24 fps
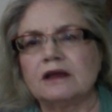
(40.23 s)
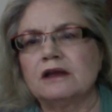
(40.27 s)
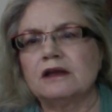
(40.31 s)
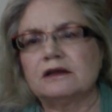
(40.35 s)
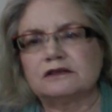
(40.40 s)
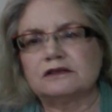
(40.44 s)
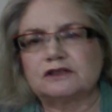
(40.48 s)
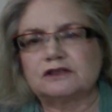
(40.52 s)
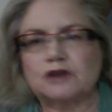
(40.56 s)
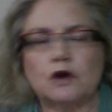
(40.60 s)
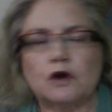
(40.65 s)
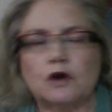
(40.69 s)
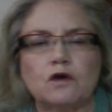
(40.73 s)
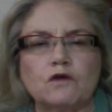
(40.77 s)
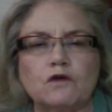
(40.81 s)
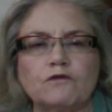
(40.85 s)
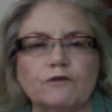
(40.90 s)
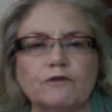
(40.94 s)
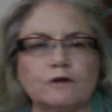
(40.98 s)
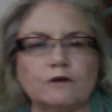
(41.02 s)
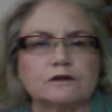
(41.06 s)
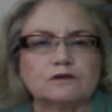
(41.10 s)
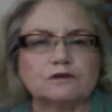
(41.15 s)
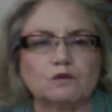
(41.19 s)
So
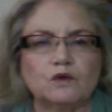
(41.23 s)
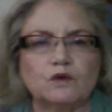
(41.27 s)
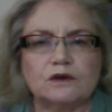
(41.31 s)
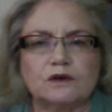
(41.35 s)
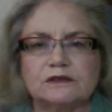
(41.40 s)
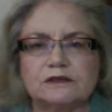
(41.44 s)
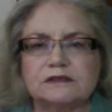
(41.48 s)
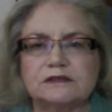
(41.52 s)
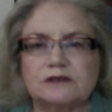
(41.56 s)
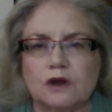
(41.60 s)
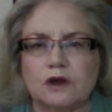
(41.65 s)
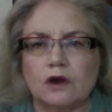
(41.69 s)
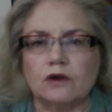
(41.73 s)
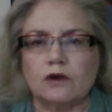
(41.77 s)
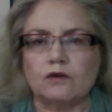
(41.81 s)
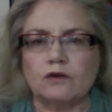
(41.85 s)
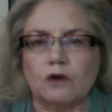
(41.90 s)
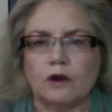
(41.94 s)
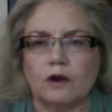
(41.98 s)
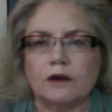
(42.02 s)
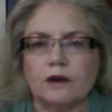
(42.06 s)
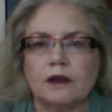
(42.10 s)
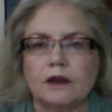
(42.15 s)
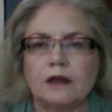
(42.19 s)
first, what is
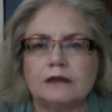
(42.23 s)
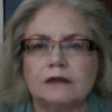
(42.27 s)
Songkran?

# # # # # # #

TASK GOAL: Return the material in full and unaltered, minus its pictures.

FINISHED TASK:
24 fps
(40.23 s)
(40.27 s)
(40.31 s)
(40.35 s)
(40.40 s)
(40.44 s)
(40.48 s)
(40.52 s)
(40.56 s)
(40.60 s)
(40.65 s)
(40.69 s)
(40.73 s)
(40.77 s)
(40.81 s)
(40.85 s)
(40.90 s)
(40.94 s)
(40.98 s)
(41.02 s)
(41.06 s)
(41.10 s)
(41.15 s)
(41.19 s)
So
(41.23 s)
(41.27 s)
(41.31 s)
(41.35 s)
(41.40 s)
(41.44 s)
(41.48 s)
(41.52 s)
(41.56 s)
(41.60 s)
(41.65 s)
(41.69 s)
(41.73 s)
(41.77 s)
(41.81 s)
(41.85 s)
(41.90 s)
(41.94 s)
(41.98 s)
(42.02 s)
(42.06 s)
(42.10 s)
(42.15 s)
(42.19 s)
first, what is
(42.23 s)
(42.27 s)
Songkran?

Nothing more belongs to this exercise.